### YOUR OBJECTIVE
Please keep the images out and set down the data exactly as given.
(EXERCISE MATERIALS begins)
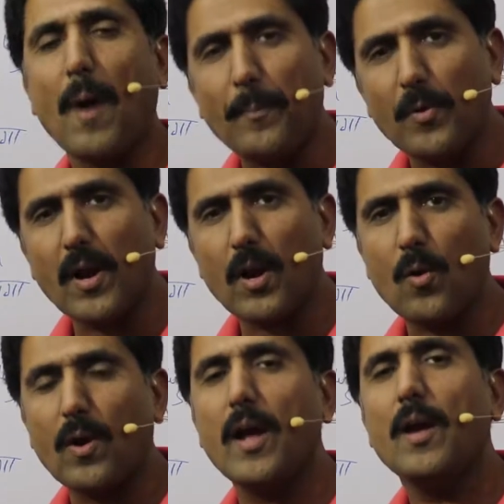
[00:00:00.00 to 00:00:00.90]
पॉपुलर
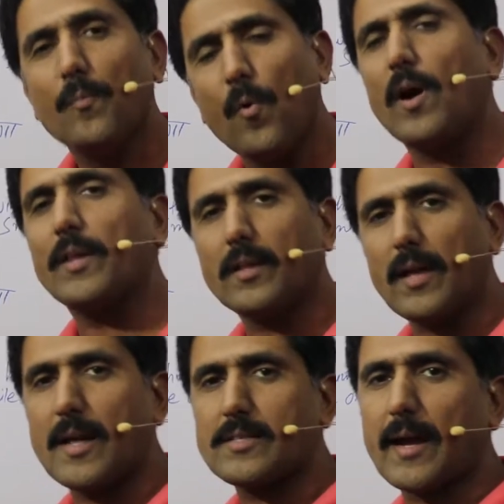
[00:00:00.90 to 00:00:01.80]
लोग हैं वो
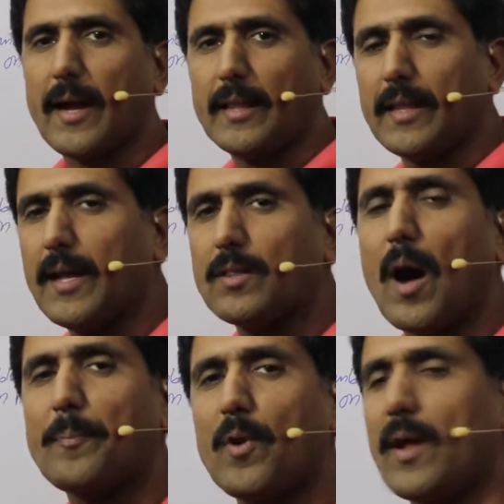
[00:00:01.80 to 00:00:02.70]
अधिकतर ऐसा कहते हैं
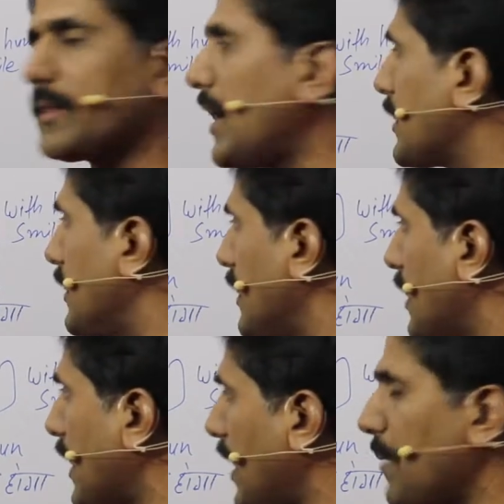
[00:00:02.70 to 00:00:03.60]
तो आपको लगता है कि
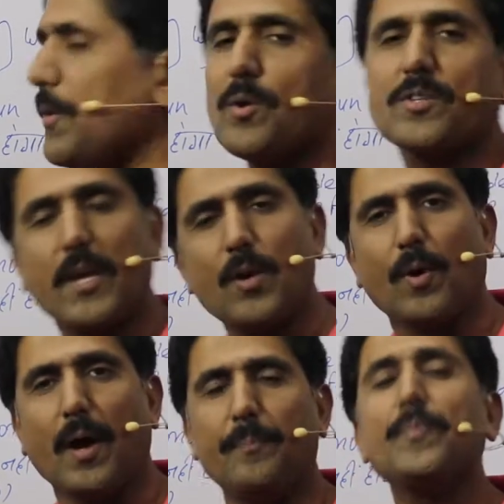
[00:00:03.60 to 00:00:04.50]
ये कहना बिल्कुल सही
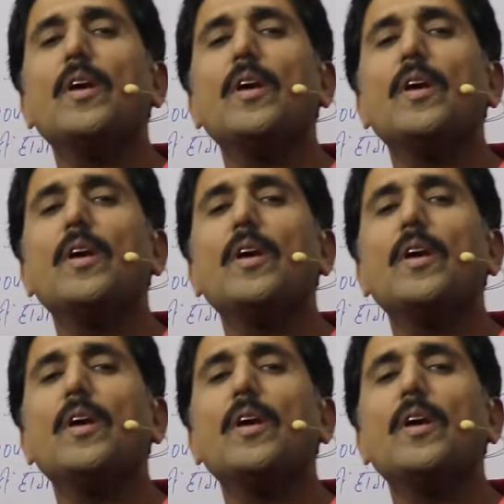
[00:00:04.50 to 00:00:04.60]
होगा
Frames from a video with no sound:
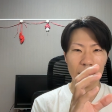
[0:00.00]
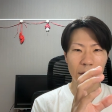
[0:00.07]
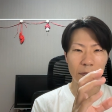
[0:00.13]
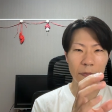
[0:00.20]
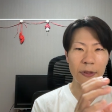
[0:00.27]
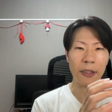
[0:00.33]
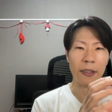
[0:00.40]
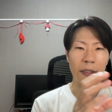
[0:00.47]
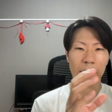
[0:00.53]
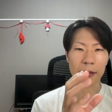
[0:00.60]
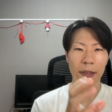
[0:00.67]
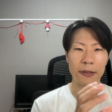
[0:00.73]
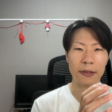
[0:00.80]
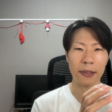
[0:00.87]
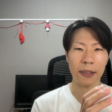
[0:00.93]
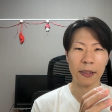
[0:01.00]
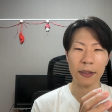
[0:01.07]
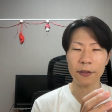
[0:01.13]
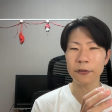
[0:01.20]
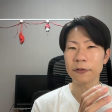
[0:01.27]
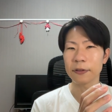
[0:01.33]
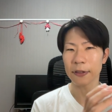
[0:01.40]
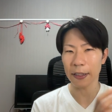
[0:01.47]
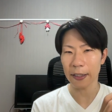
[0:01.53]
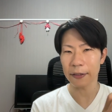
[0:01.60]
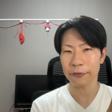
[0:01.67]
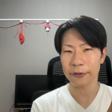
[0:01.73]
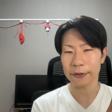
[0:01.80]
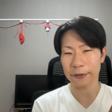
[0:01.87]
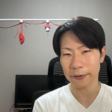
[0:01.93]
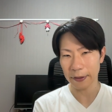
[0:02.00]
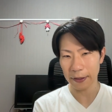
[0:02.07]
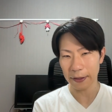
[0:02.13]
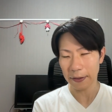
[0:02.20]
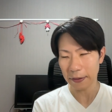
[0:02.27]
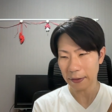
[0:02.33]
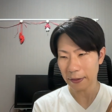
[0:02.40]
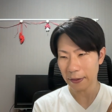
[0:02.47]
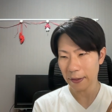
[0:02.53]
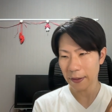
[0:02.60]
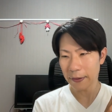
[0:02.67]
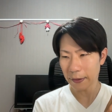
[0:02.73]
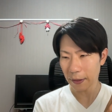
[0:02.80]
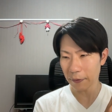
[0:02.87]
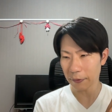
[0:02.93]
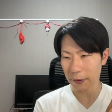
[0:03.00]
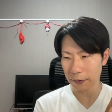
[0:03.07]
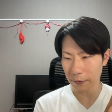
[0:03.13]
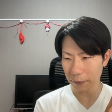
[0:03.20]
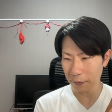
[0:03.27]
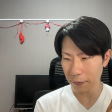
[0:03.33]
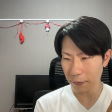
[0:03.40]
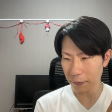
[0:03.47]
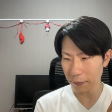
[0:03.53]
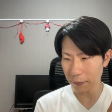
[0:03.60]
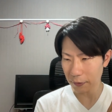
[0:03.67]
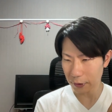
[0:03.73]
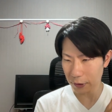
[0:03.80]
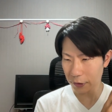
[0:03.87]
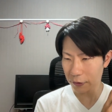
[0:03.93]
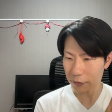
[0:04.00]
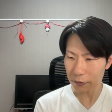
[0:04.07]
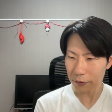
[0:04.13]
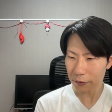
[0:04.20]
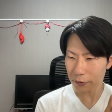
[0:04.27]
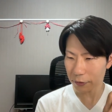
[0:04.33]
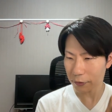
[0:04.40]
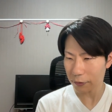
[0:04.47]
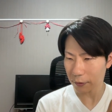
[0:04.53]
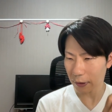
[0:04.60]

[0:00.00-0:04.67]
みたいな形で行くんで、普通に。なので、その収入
(EXERCISE MATERIALS ends)
### EXERCISE SOLUTION
[00:00:00.00 to 00:00:00.90]
पॉपुलर
[00:00:00.90 to 00:00:01.80]
लोग हैं वो
[00:00:01.80 to 00:00:02.70]
अधिकतर ऐसा कहते हैं
[00:00:02.70 to 00:00:03.60]
तो आपको लगता है कि
[00:00:03.60 to 00:00:04.50]
ये कहना बिल्कुल सही
[00:00:04.50 to 00:00:04.60]
होगा
Frames from a video with no sound:
[0:00.00]
[0:00.07]
[0:00.13]
[0:00.20]
[0:00.27]
[0:00.33]
[0:00.40]
[0:00.47]
[0:00.53]
[0:00.60]
[0:00.67]
[0:00.73]
[0:00.80]
[0:00.87]
[0:00.93]
[0:01.00]
[0:01.07]
[0:01.13]
[0:01.20]
[0:01.27]
[0:01.33]
[0:01.40]
[0:01.47]
[0:01.53]
[0:01.60]
[0:01.67]
[0:01.73]
[0:01.80]
[0:01.87]
[0:01.93]
[0:02.00]
[0:02.07]
[0:02.13]
[0:02.20]
[0:02.27]
[0:02.33]
[0:02.40]
[0:02.47]
[0:02.53]
[0:02.60]
[0:02.67]
[0:02.73]
[0:02.80]
[0:02.87]
[0:02.93]
[0:03.00]
[0:03.07]
[0:03.13]
[0:03.20]
[0:03.27]
[0:03.33]
[0:03.40]
[0:03.47]
[0:03.53]
[0:03.60]
[0:03.67]
[0:03.73]
[0:03.80]
[0:03.87]
[0:03.93]
[0:04.00]
[0:04.07]
[0:04.13]
[0:04.20]
[0:04.27]
[0:04.33]
[0:04.40]
[0:04.47]
[0:04.53]
[0:04.60]

[0:00.00-0:04.67]
みたいな形で行くんで、普通に。なので、その収入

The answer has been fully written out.